The stablecoin market is a major opportunity. Stablecoins provide liquidity and price stability, but generally lack sustainable yield. Crypto-native yield often depends on bull-market activity, while Treasury-based yield offers limited spread. STRC, by contrast, could provide an external source of yield. If investors can borrow at around 3.5% and earn around 11.5%, the 800-basis-point spread can be used to support new digital yield products.
In this sense, STRC is presented as an external “energy source” for DeFi and digital assets.
Connecting Bitcoin, TradFi, and DeFi
Michael emphasizes that STRC is supported by an equity buffer and is actively managed to stay near par. Strategy can raise equity, buy cash assets, adjust dividends, and manage issuance dynamically.

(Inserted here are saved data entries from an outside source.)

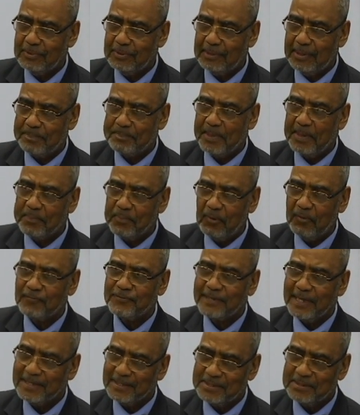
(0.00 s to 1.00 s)
the people of
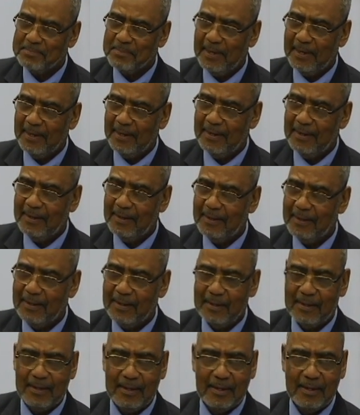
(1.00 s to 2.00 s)
Zanzibar
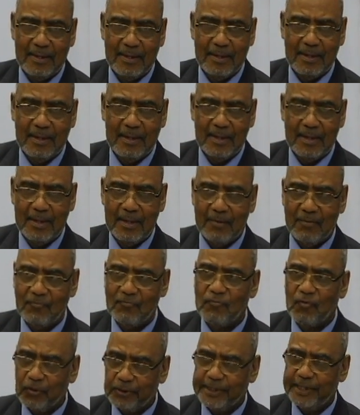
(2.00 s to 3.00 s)

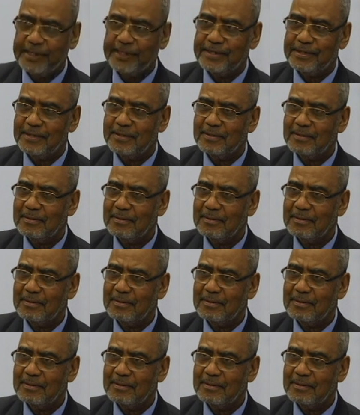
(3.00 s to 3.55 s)
voted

Transparency is also central to the model. As a public company, Strategy discloses capital levels, pricing, risk data, and credit models, allowing investors to assess the credit risk directly.
The broader structure is:
Bitcoin is the digital capital layer. STRC is the digital credit layer. Digital money and digital yield products form the next application layer.
This creates a bridge between Bitcoin, traditional finance, crypto, and DeFi. Stablecoins provide zero-volatility money, but yield-bearing tokens could offer money-like products with income. These products could be denominated in dollars, euros, yen, or other currencies, with different combinations of volatility, liquidity, and yield.
Long-Term Vision
Michael’s goal is to scale STRC into a $100 billion AUM instrument with deep daily liquidity and volatility close to money-market levels. Once that base exists, DeFi and crypto builders could create many digital money and digital yield products on top of it.
For the crypto industry, the opportunity is to build proprietary yield products with meaningful economics, rather than competing only on low-fee ETFs or endogenous DeFi yields.
Ultimately, digital credit is positioned as a way to align Bitcoin, crypto, DeFi, and traditional finance. By turning Bitcoin’s capital appreciation into structured yield, it could become a foundational layer for the next stage of digital asset growth.